Para Paulo Freire (1992), a construção do conhecimento pelo sujeito tem por base as dimensões políticas, econômicas, sociais e culturais do lugar onde ele vive. Para o autor, a construção do conhecimento deve se basear num diálogo permanente e acontece a todo o momento, envolvendo uma série de variáveis. O sujeito, a comunidade e o "mundo" têm um papel fundamental na construção do conhecimento individual e coletivo. Por isso, Freire

considerava fundamentais os processos de construção do conhecimento que partem sempre de temas relacionados ao contexto do educando e da compreensão inicial que este tem do problema, para, através de um processo dialógico, da relação entre educandos e educadores, ir ampliando a compreensão dos alunos, construindo e reconstruindo novos conhecimentos. É a partir dela, do conhecimento do nível de percepção dos alunos, de sua visão do mundo, que Freire (1992) considera possível organizar um conteúdo libertador. No caso da experiência estudada, a construção do conhecimento revelou ao aluno que foi possível construir coletivamente aprendizados sobre o desenvolvimento de ações que visam influenciar a opinião pública e as agendas da mídia, política e governamental de algum problema público ou proposta de intervenção, a operacionalização de um projeto, articulações e parcerias, assim como, pesquisa sobre o tema específico escolhido para ser o foco da ação. A escolha do tema é crucial, visto que esta irá acarretar na maior ou menor motivação dos estudantes. Pode-se observar que, de forma geral, o tema definido para a realização da ação conseguiu ser considerado de relevância pela maioria e conquistar adeptos:

Nota-se a pouca compreensão da dinâmica de mobilidade entre as pessoas, além de uma dificuldade de ver os problemas de trânsito para além do modal que cada um mais utiliza. O Dia de Civilidade no Trânsito foi uma ação social que se propôs ajudar a preencher esta lacuna de percepção, contribuindo para melhorar as práticas de boa convivência no trânsito. (RELATÓRIO DO GRUPO DE CAPTAÇÃO DE RECURSOS).

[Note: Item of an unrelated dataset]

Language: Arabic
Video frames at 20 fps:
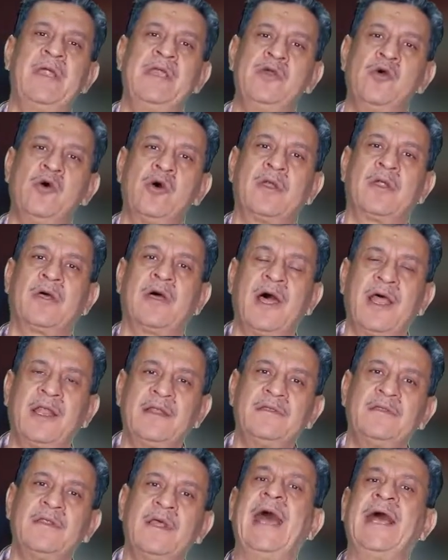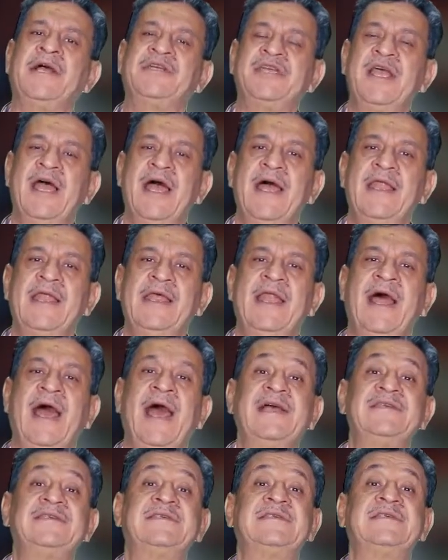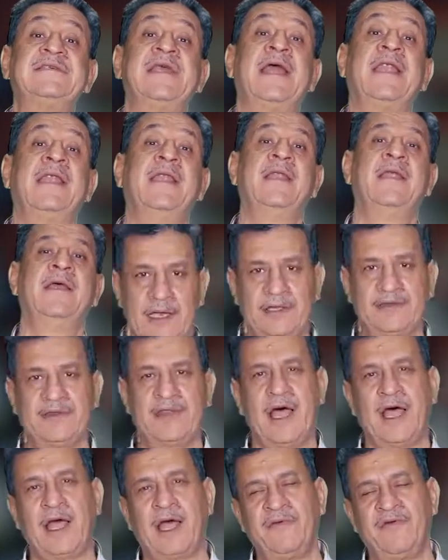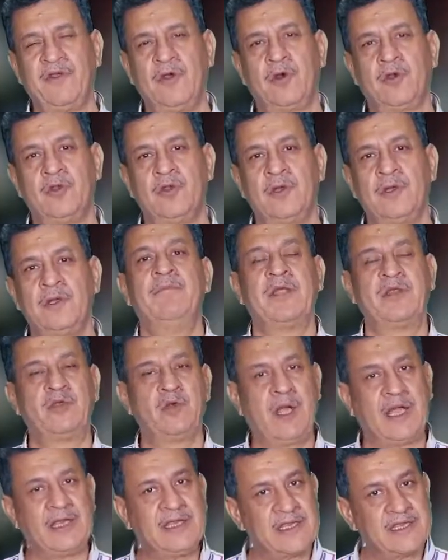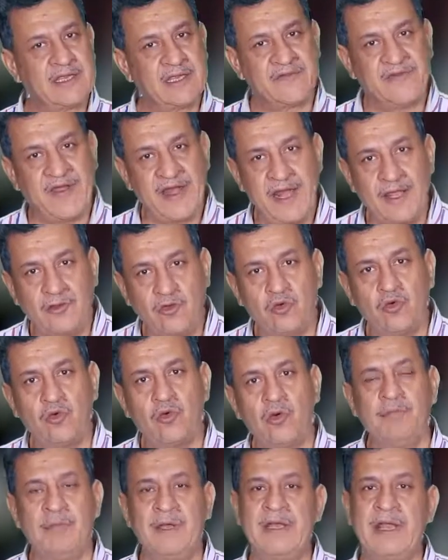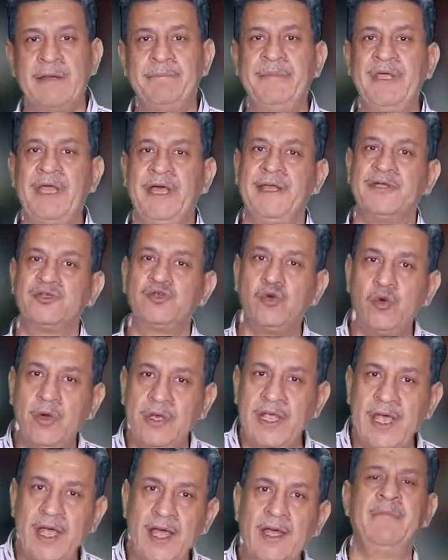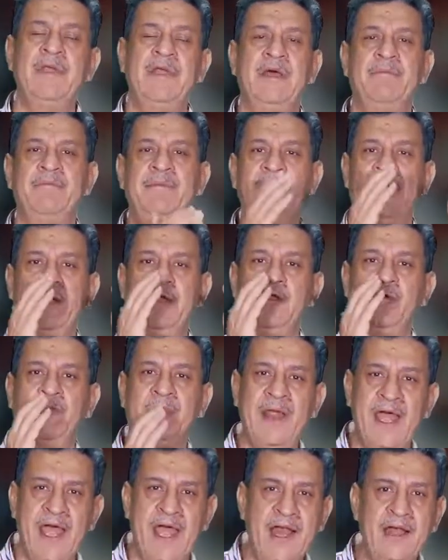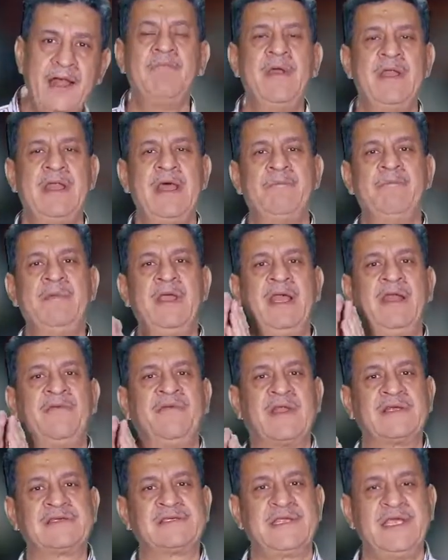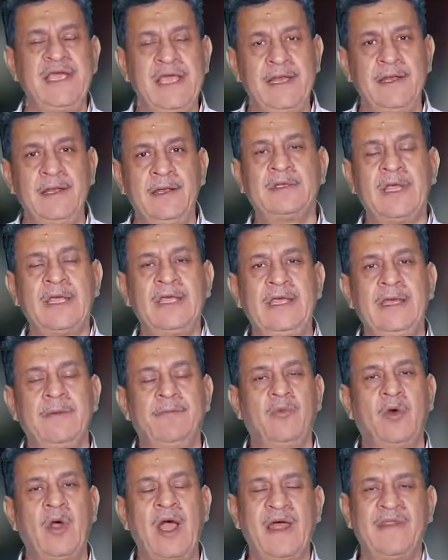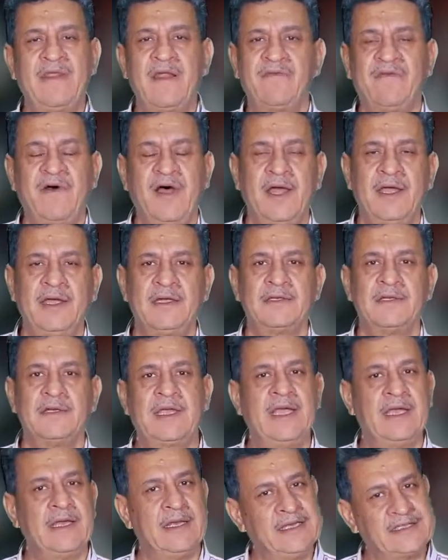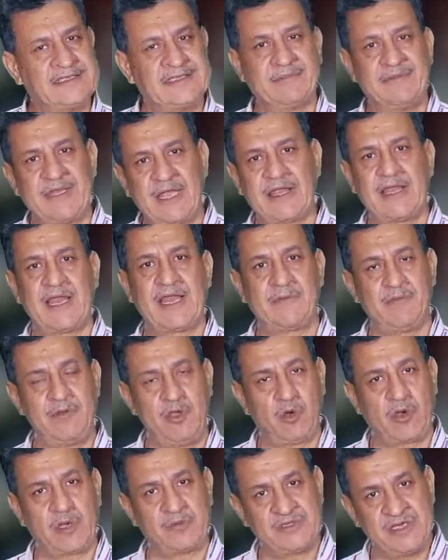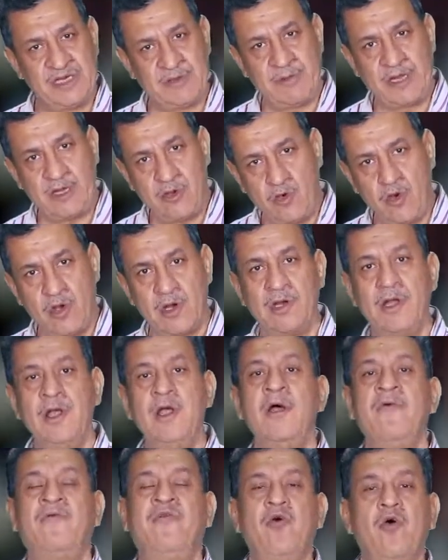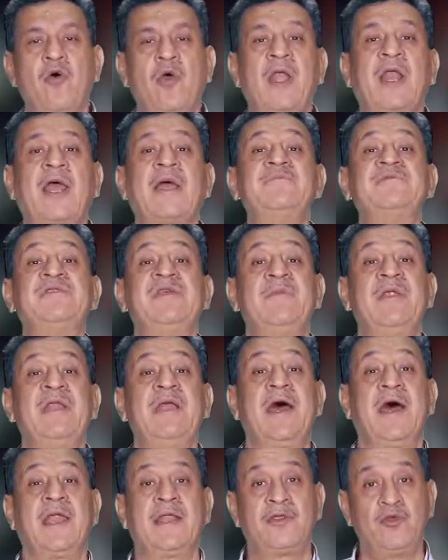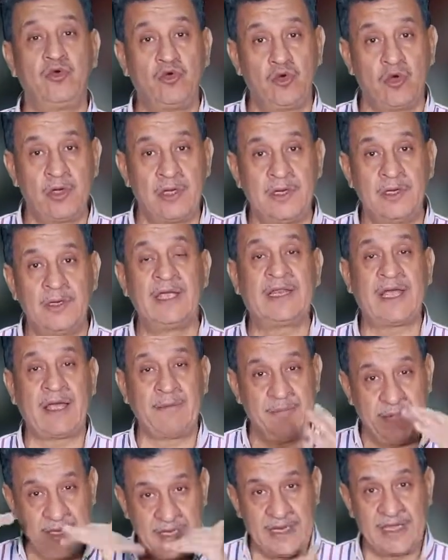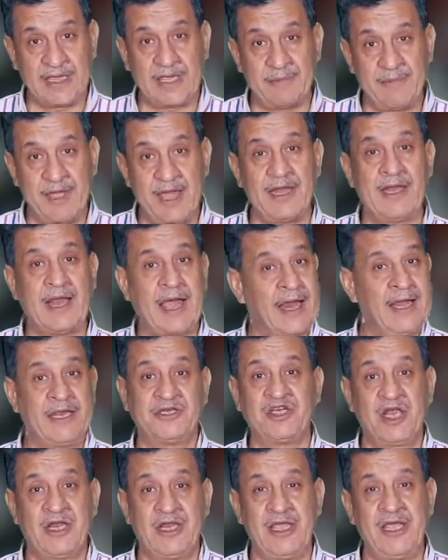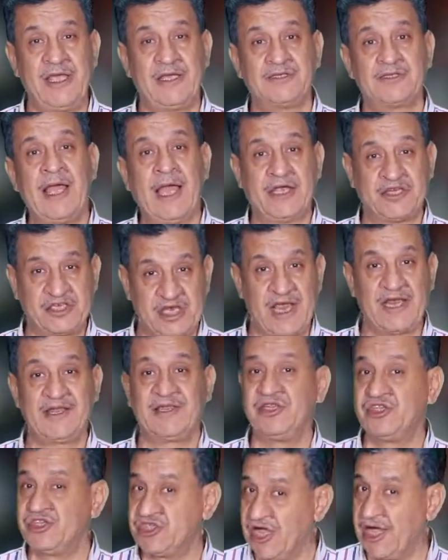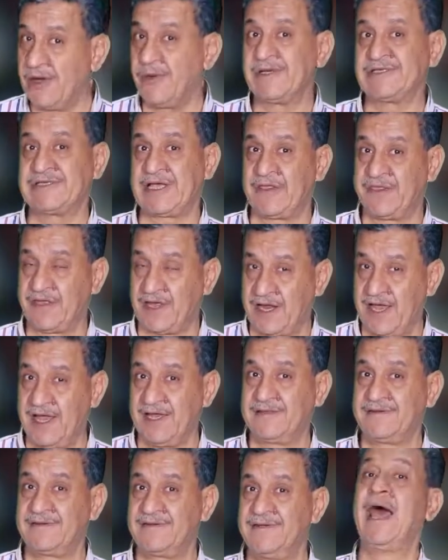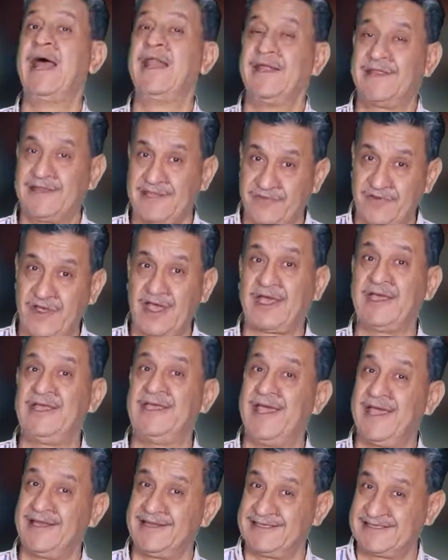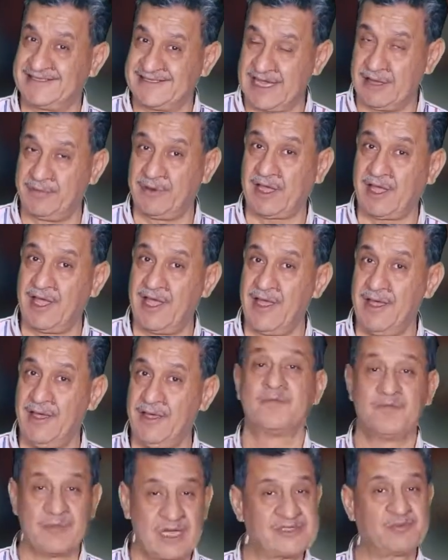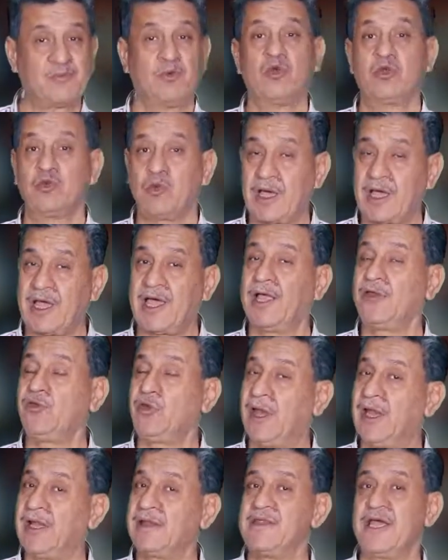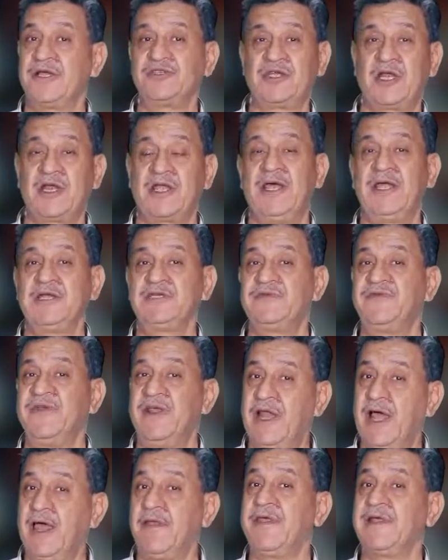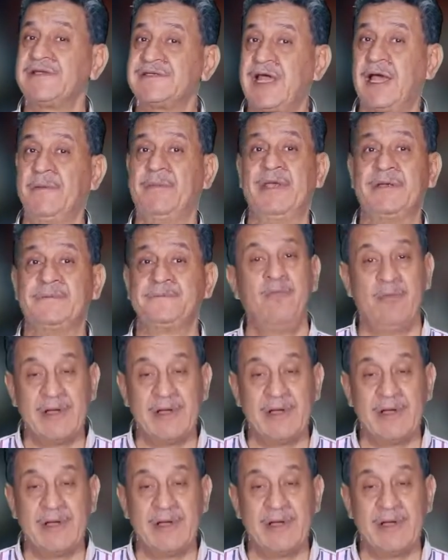مليون قرض عشان نحسن الطاقه في الاردن ما انتم قاعدين تتفلتوا بدنا نبيع لسوريا بدنا نبيع للبنان بدنا نبيع لفلسطين طيب وهذا الفائض لسه بدك 350 مليون فوق ال 5 مليار ديون تحملني كمان علشان ايش عشان تتجاوز عثرات الاتفاقيات السابقه مظبوط وقعته على 12 قرش في لحظه صعبه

Contudo, a causa deve seguir em frente, alcançar novas fronteiras e espaços para uma maior interação e conscientização populacional. A mobilidade e o transito estão cada vez mais caóticos, e a vinda da problematização e aplicação do tema tráz novas reflexões. (DEPOIMENTO DE ESTUDANTE NO RELATÓRIO DO GRUPO DE CONHECIMENTO TÉCNICO).

O projeto “Um Dia de Civilidade no Trânsito” como Ação Social é uma iniciativa muito positiva visto que os índices de violência e acidente de trânsito têm sido uma das principais causas de morte no país conforme evidenciam as reportagens exibidas na mídia. (DEPOIMENTO DE ESTUDANTE NO RELATÓRIO DO GRUPO DE CAPTAÇÃO DE RECURSOS).